Segundo a teologia cristã, pode-se falar de uma revelação geral ou natural (a
lei natural e as leis da natureza) e de uma revelação especial ou direta (a Lei
Divina que Deus teria comunicado a Moisés, a Incarnação de Jesus Cristo, a salvação
e os mistérios da fé).



Posições
mais ou menos ortodoxas do Judaísmo e do Cristianismo lidam diferentemente com
o problema da revelação em seus pressupostos (milagres, o sobrenatural, a
natureza divina) e suas implicações (historicidade, a recepção dos escritos bíblicos,
a articulação entre razão e fé, conhecimento e crenças compartilhadas). Se a desconstrução é uma "hermenêutica radical" (John Caputo)

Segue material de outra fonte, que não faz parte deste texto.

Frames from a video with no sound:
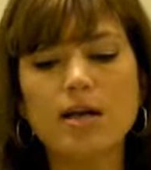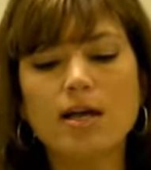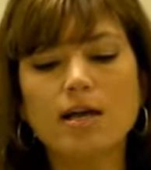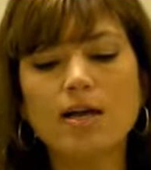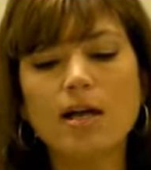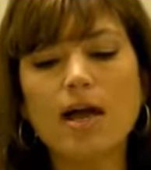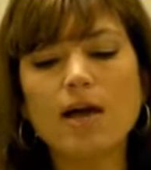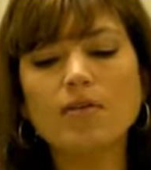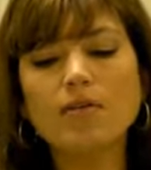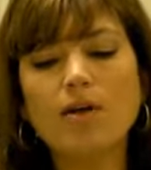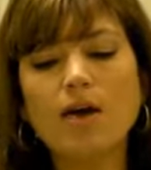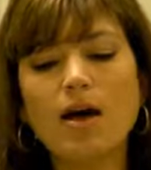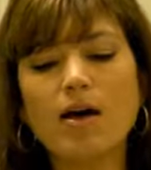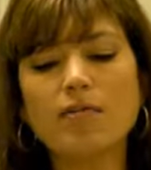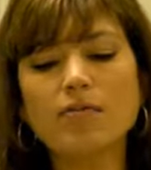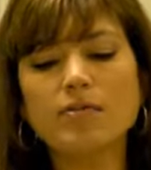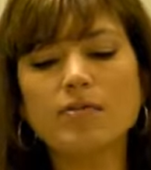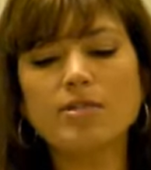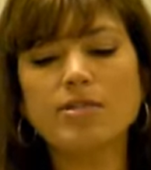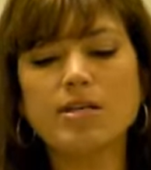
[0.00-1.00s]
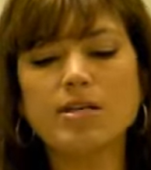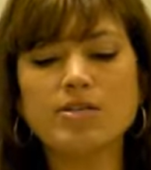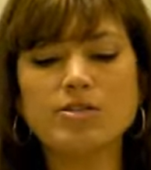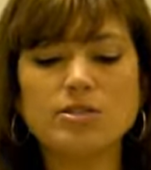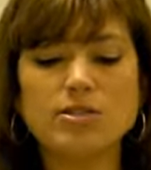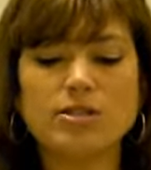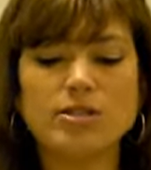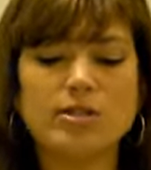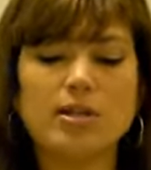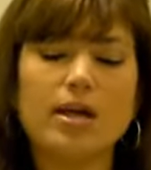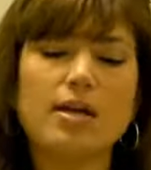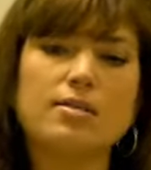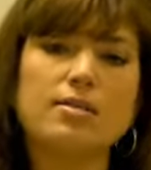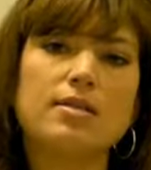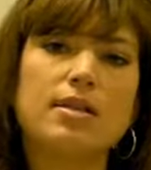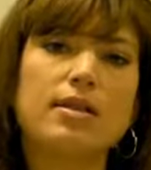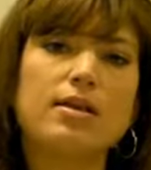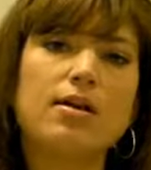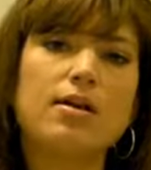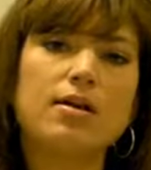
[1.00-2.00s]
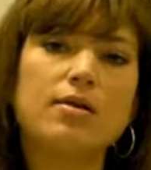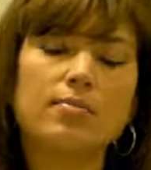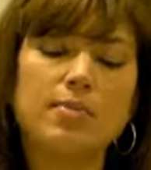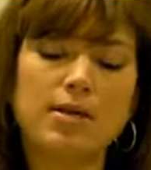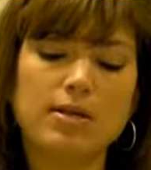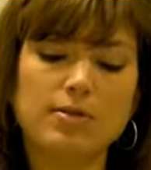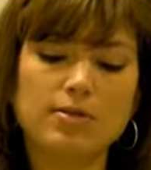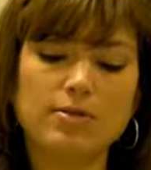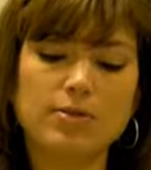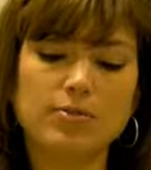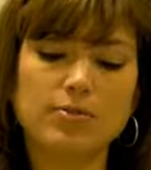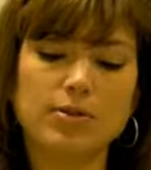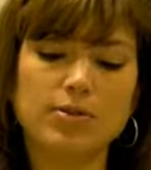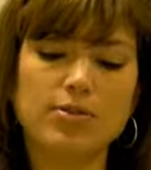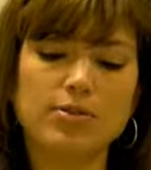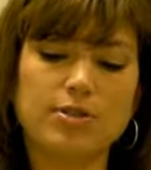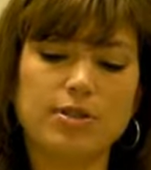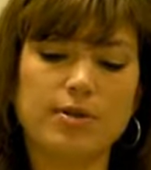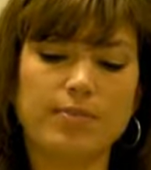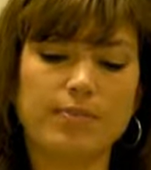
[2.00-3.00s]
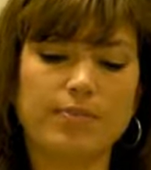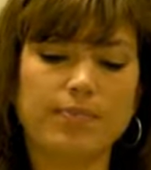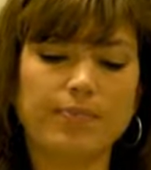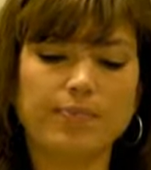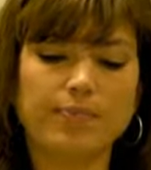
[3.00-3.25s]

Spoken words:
and have a conversation as they come into worship.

ou "a hermenêutica da morte de Deus" (Mark Taylor), em todo caso a
desconstrução de conceitos onto-teo-lógicos, essencialistas ou substancialistas
do Deus da metafísica tradicional nos revela um horizonte de alteridade do
Todo-Outro (Wholly-Other, Tout-Autre,
Ganz Andere) no nosso encontro com o outro, o próximo, o pobre, o
estrangeiro, o órfão, a viúva. Se as 613 mitzvot (prescrições) do judaísmo devem
ser tomadas literalmente ou se podem ser sintetizadas em 10 mandamentos
(Moisés) ou em 13 princípios diretrizes (Maimônides), a Lei do Amor ou a Regra
de Ouro traduz no Shema e nos ensinos
de Hillel e Jesus a ética da reciprocidade: "Não fazer a outrem o que não
queremos que nos façam" e "fazer aos outros o que queremos que nos façam". O
universalismo irrompe dentro do próprio particularismo da Torah,
originariamente concebida para o povo de Israel. A aliança divina é universal,
como nos revela a estória de Noé, cujas Sete
Leis se resumem a proibir a idolatria (não apenas de falsos deuses, mas
sobretudo do orgulho, da auto-justiça e do fundamentalismo), o assassínio, o
roubo, a imoralidade, a calúnia e o maltrato de animais e a promover sistemas e
leis de honestidade e justiça. Nada mais apropriado para uma nação que, apesar
de sua gênese judaico-cristã, passou nos últimos 4 anos pela pior crise ético-moral desde que se
reiniciou um processo de democratização há três décadas: por exemplo, reconhecer
que nenhum magistrado ou parlamentar está acima da Lei, cuja universalidade e reciprocidade
se estendem igualmente a todos, assim como todo trabalhador é digno do seu
salário (mas quem não trabalha, não come!) Em última análise, segundo Derrida, nossa
obrigação de reciprocidade e alteridade não seria como um dever formal ou
imperativo categórico, mas antes como uma esperança sem messianismo inexequível
ou como um messianismo utópico sem calvário redentor. Afinal, o que é próprio
ao ser humano, aquilo que lhe é devido --a Bíblia nos ensina-- não poderia ser
jamais redimido por um suposto cálculo civilizatório da história universal. A
alteridade de nossa humanidade significa, portanto, a impossibilidade de
resgatá-la, de uma vez por todas, pela mera codificação de sua universalidade.